### TASK REQUIREMENTS
Exactly as written, copy every line from the one containing "(1579.13 s)" through the end of the records, with the pictures left out.
*** Opening EXCERPTED DATA ***
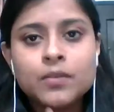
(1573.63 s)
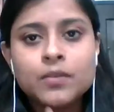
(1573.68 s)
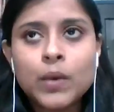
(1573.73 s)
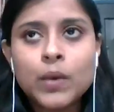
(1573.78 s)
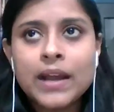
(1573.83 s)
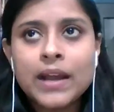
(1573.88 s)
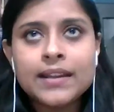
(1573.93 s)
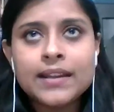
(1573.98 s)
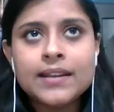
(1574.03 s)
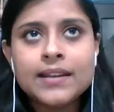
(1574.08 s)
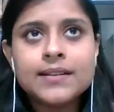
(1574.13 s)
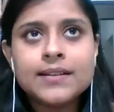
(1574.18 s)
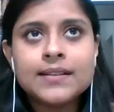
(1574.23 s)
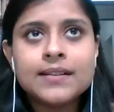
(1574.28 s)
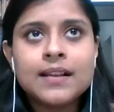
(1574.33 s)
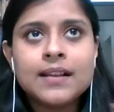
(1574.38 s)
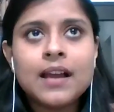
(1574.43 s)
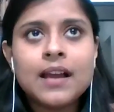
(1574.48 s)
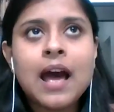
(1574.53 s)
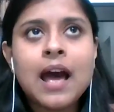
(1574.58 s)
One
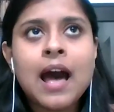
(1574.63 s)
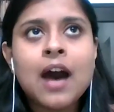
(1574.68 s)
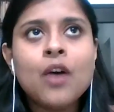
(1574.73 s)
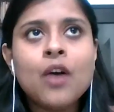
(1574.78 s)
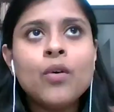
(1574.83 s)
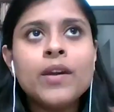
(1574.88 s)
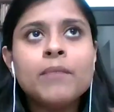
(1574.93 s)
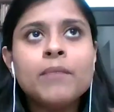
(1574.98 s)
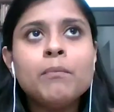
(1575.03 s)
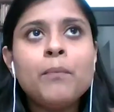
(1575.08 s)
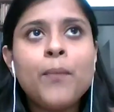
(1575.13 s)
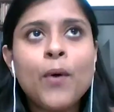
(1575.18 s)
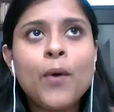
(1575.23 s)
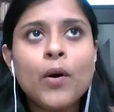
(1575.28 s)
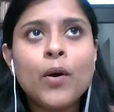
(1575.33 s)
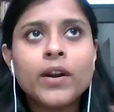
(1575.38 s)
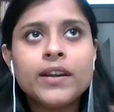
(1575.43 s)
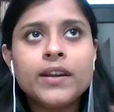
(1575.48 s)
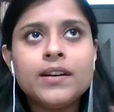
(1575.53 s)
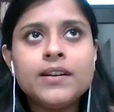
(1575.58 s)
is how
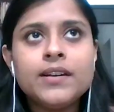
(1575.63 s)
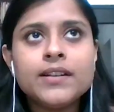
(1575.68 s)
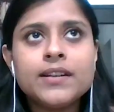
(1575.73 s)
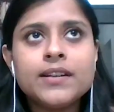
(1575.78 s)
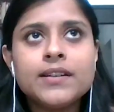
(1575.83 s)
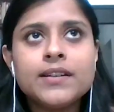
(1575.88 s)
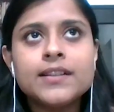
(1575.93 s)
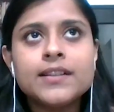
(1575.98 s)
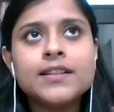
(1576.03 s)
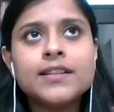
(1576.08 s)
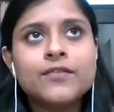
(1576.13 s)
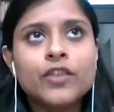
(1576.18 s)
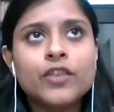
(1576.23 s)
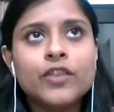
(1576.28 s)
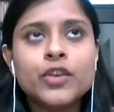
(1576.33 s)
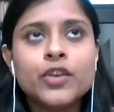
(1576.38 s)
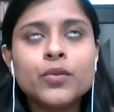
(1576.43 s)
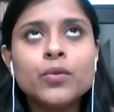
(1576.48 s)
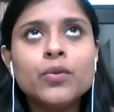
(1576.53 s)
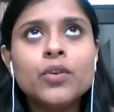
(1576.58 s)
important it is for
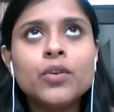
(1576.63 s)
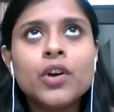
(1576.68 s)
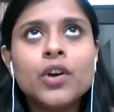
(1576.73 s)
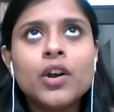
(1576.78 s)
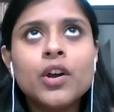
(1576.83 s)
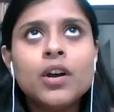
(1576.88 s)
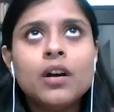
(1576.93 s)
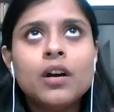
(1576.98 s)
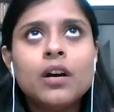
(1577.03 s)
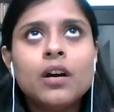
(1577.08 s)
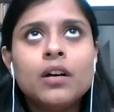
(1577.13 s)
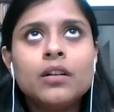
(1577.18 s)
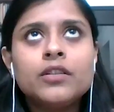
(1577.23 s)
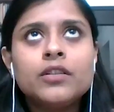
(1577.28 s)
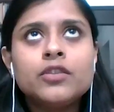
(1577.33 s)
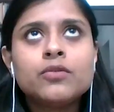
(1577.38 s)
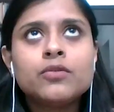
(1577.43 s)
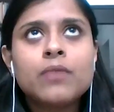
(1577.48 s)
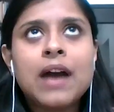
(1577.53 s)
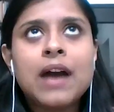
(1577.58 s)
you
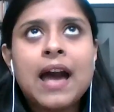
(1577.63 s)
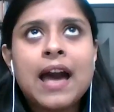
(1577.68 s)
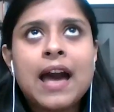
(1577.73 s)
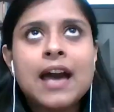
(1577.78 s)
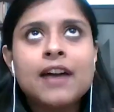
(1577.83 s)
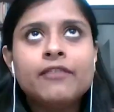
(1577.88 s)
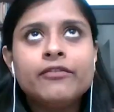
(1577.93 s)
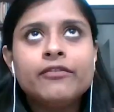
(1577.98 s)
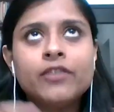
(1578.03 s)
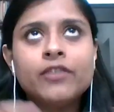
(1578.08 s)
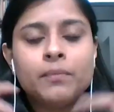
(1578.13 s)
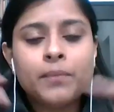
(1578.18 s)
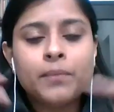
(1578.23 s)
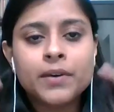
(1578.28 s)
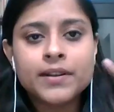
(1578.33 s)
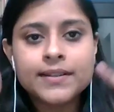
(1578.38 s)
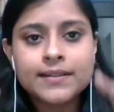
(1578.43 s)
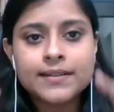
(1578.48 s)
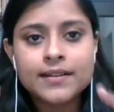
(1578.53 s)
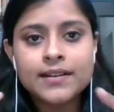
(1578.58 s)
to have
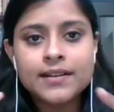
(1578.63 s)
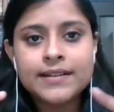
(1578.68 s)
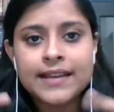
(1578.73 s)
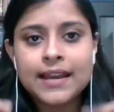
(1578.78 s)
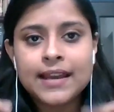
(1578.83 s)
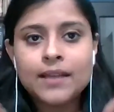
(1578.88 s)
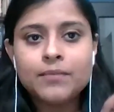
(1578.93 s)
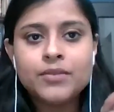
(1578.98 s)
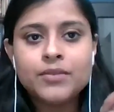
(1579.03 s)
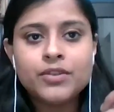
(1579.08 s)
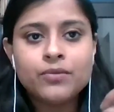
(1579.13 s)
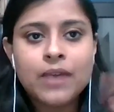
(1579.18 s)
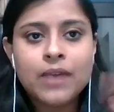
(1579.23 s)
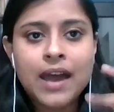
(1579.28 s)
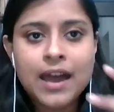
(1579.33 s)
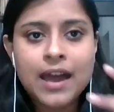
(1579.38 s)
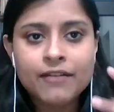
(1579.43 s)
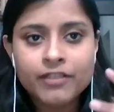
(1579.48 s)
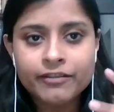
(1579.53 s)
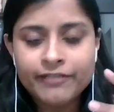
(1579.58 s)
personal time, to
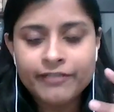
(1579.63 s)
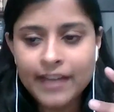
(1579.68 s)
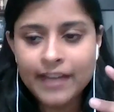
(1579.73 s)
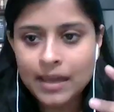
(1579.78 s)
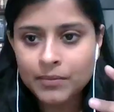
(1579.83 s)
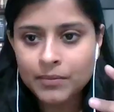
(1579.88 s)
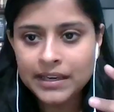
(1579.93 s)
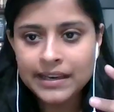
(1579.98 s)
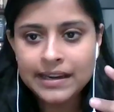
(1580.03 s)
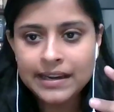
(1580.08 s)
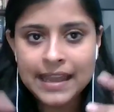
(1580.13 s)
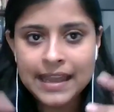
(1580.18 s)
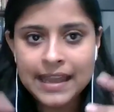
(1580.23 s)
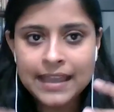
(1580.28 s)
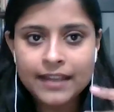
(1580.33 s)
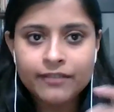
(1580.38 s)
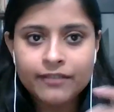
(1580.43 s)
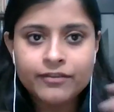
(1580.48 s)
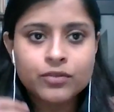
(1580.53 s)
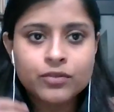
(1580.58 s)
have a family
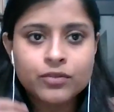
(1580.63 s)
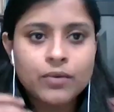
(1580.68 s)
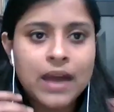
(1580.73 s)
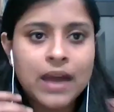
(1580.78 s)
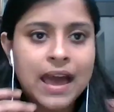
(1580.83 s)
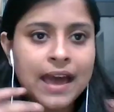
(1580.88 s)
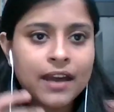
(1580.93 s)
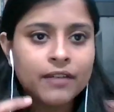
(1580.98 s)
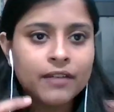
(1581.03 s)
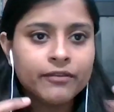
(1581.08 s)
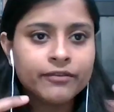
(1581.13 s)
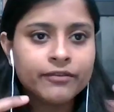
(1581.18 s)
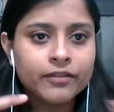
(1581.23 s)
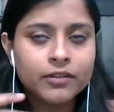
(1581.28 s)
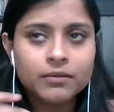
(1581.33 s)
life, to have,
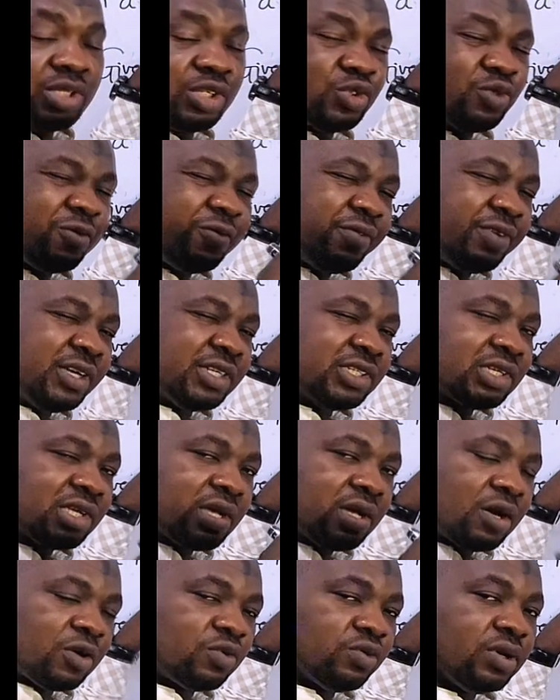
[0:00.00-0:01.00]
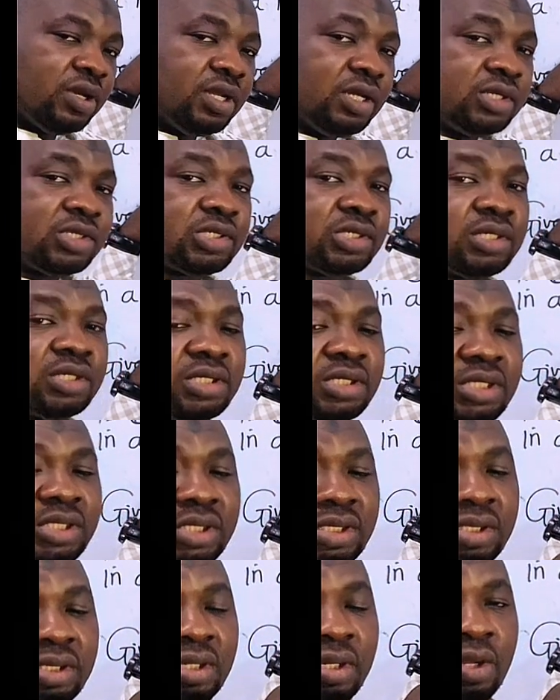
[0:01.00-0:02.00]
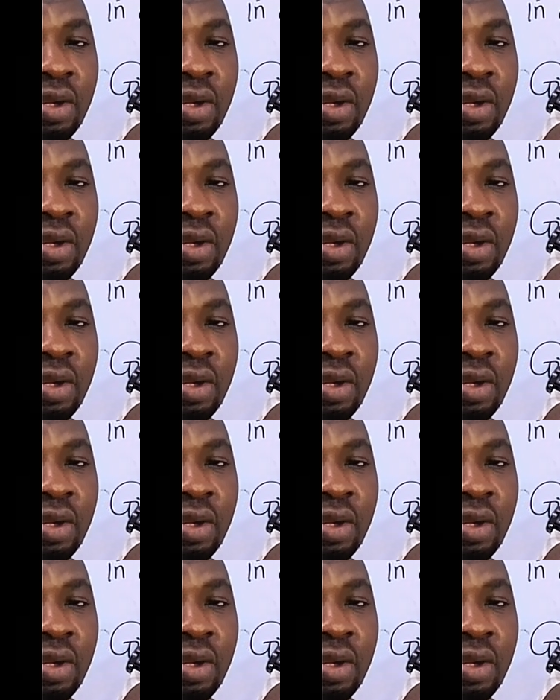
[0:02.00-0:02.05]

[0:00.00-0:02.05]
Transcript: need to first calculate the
*** Closing EXCERPTED DATA ***
### REPLY
(1579.13 s)
(1579.18 s)
(1579.23 s)
(1579.28 s)
(1579.33 s)
(1579.38 s)
(1579.43 s)
(1579.48 s)
(1579.53 s)
(1579.58 s)
personal time, to
(1579.63 s)
(1579.68 s)
(1579.73 s)
(1579.78 s)
(1579.83 s)
(1579.88 s)
(1579.93 s)
(1579.98 s)
(1580.03 s)
(1580.08 s)
(1580.13 s)
(1580.18 s)
(1580.23 s)
(1580.28 s)
(1580.33 s)
(1580.38 s)
(1580.43 s)
(1580.48 s)
(1580.53 s)
(1580.58 s)
have a family
(1580.63 s)
(1580.68 s)
(1580.73 s)
(1580.78 s)
(1580.83 s)
(1580.88 s)
(1580.93 s)
(1580.98 s)
(1581.03 s)
(1581.08 s)
(1581.13 s)
(1581.18 s)
(1581.23 s)
(1581.28 s)
(1581.33 s)
life, to have,
[0:00.00-0:01.00]
[0:01.00-0:02.00]
[0:02.00-0:02.05]

[0:00.00-0:02.05]
Transcript: need to first calculate the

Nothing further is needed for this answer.